Stone Age Britons had a sophisticated knowledge of geometry to rival Pythagoras – 2,000 years before the Greek "father of numbers" was born, according to a new study of Stonehenge.
Five years of detailed research, carried out by the Oxford University landscape archaeologist Anthony Johnson, claims that Stonehenge was designed and built using advanced geometry.
The discovery has immense implications for understanding the monument – and the people who built it. It also suggests it is more rooted in the study of geometry than early astronomy – as is often speculated.
Mr Johnson believes the geometrical knowledge eventually used to plan, pre-fabricate and erect Stonehenge was learnt empirically hundreds of years earlier through the construction of much simpler monuments.
[. . .]
The experimental archaeology demonstrates that most of the monument was pre-planned and that the great stones were pre-fabricated off-site and then installed by surveyor-engineers.

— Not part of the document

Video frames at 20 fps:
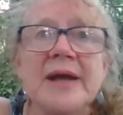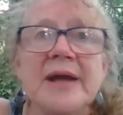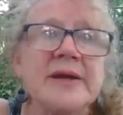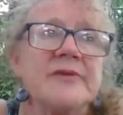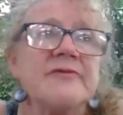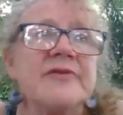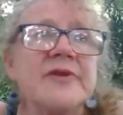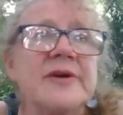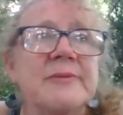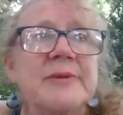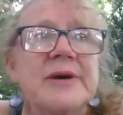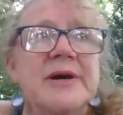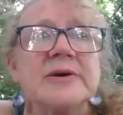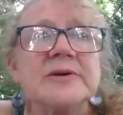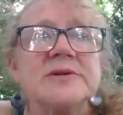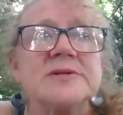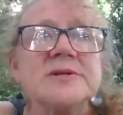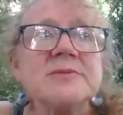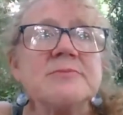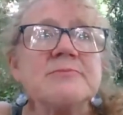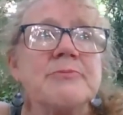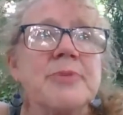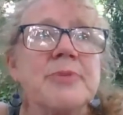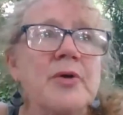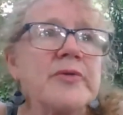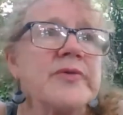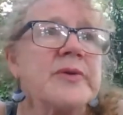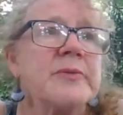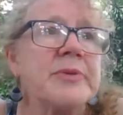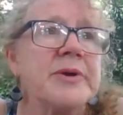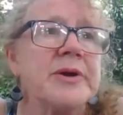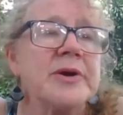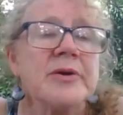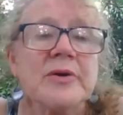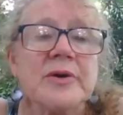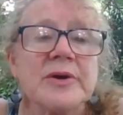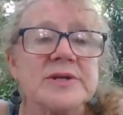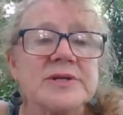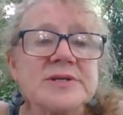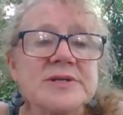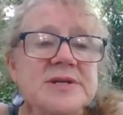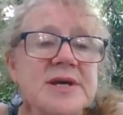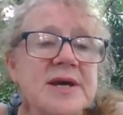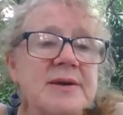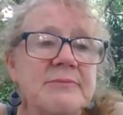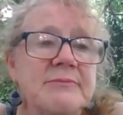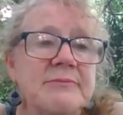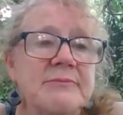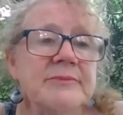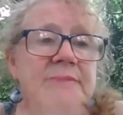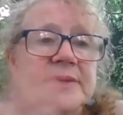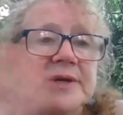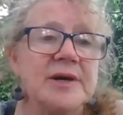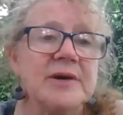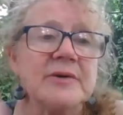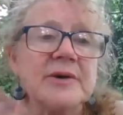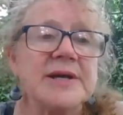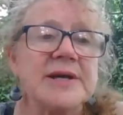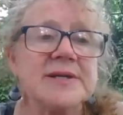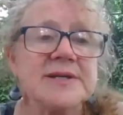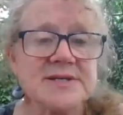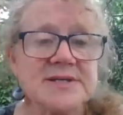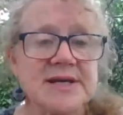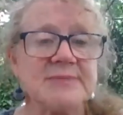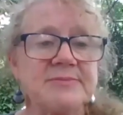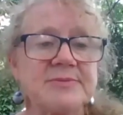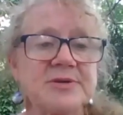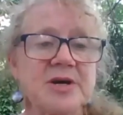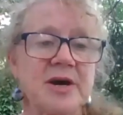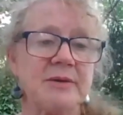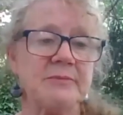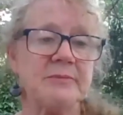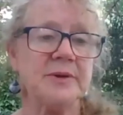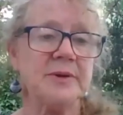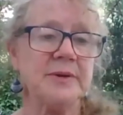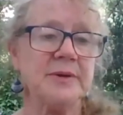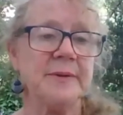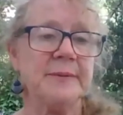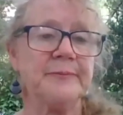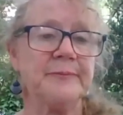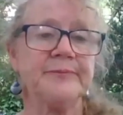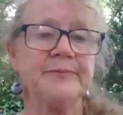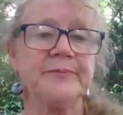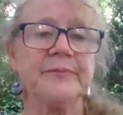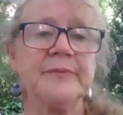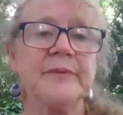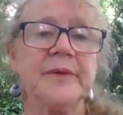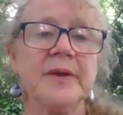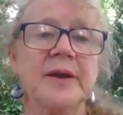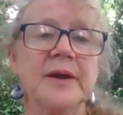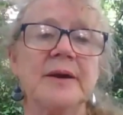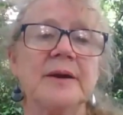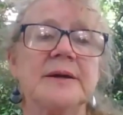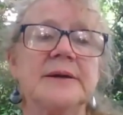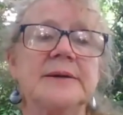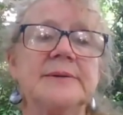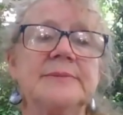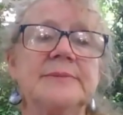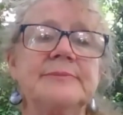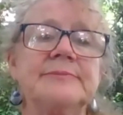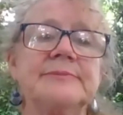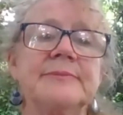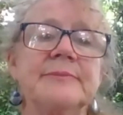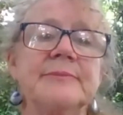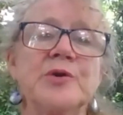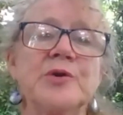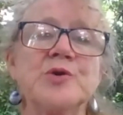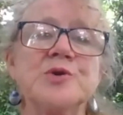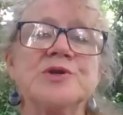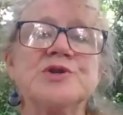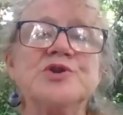and female to both appear on the same, you know, at the same time. Um, of course,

"For years people have speculated that Stonehenge was built as a complex astronomical observatory. My research suggests that, apart from mid-summer and mid-winter solar alignments, this was not the case," said Mr Johnson. "It strongly suggests that it was the knowledge of geometry and symmetry which was an important component of the Neolithic belief system."
"It shows the builders of Stonehenge had a sophisticated yet empirically derived knowledge of Pythagorean geometry 2000 years before Pythagoras," he said.